[[ PROVIDED MATERIAL, beginning ]]

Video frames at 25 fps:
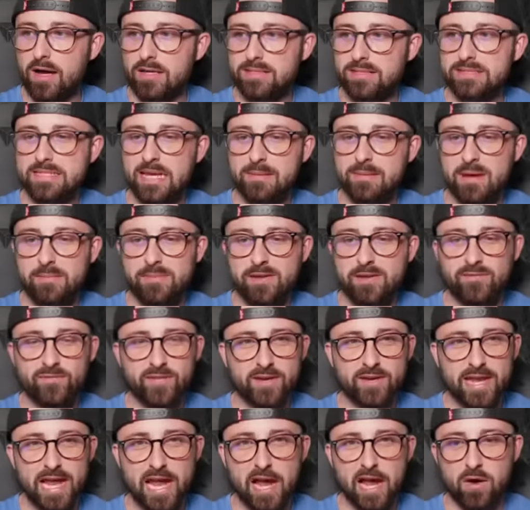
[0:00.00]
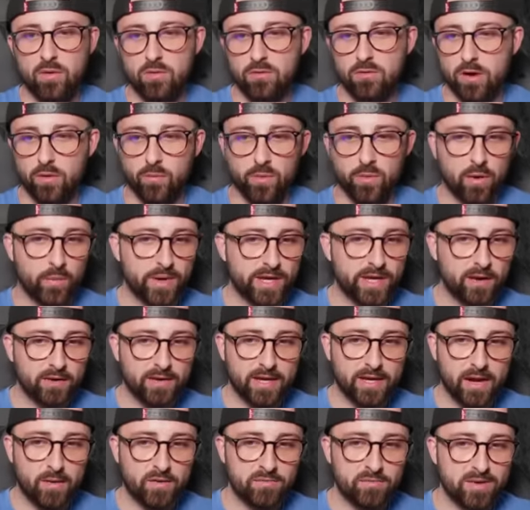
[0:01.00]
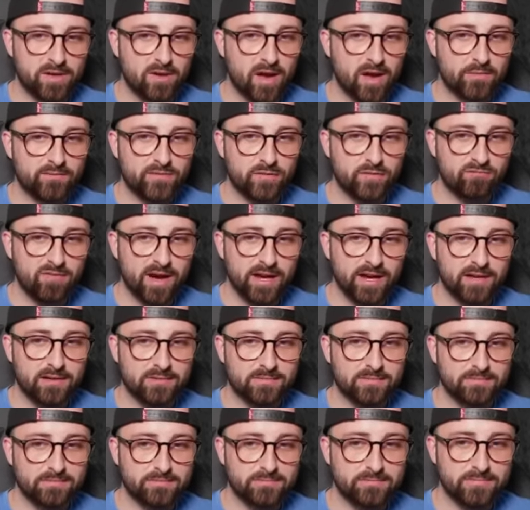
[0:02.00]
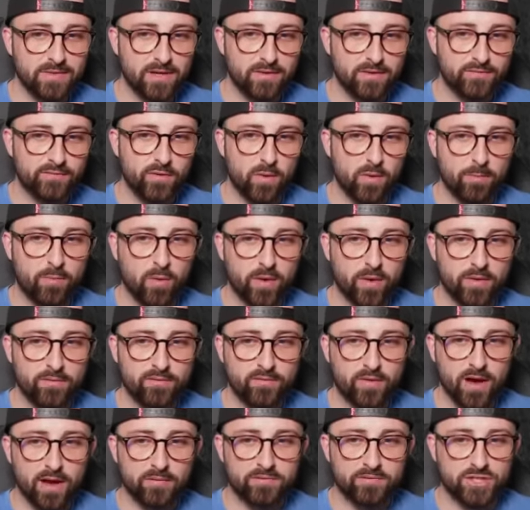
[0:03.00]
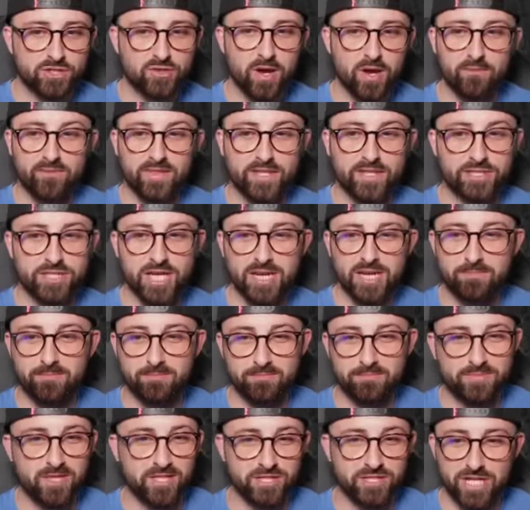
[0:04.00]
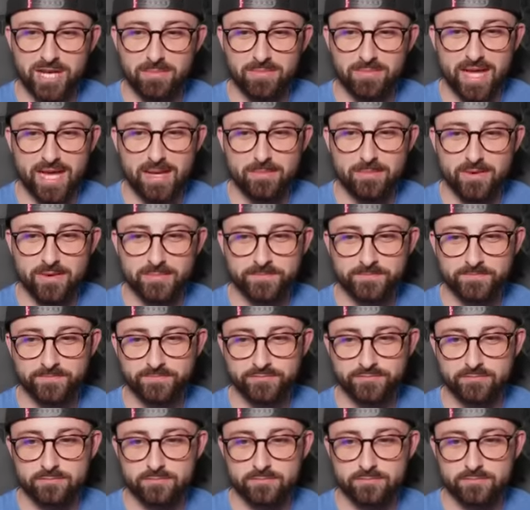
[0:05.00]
I'd say maybe for now, are we okay with me going for Raya at 4.5? Just going for the cheap keeper?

[[ PROVIDED MATERIAL, end ]]

**PROBLEM REQUIREMENTS**
Your answer must be an exact repeat of the records above, with no pictures in it.

**RESPONSE TO THIS TASK**
Video frames at 25 fps:
[0:00.00]
[0:01.00]
[0:02.00]
[0:03.00]
[0:04.00]
[0:05.00]
I'd say maybe for now, are we okay with me going for Raya at 4.5? Just going for the cheap keeper?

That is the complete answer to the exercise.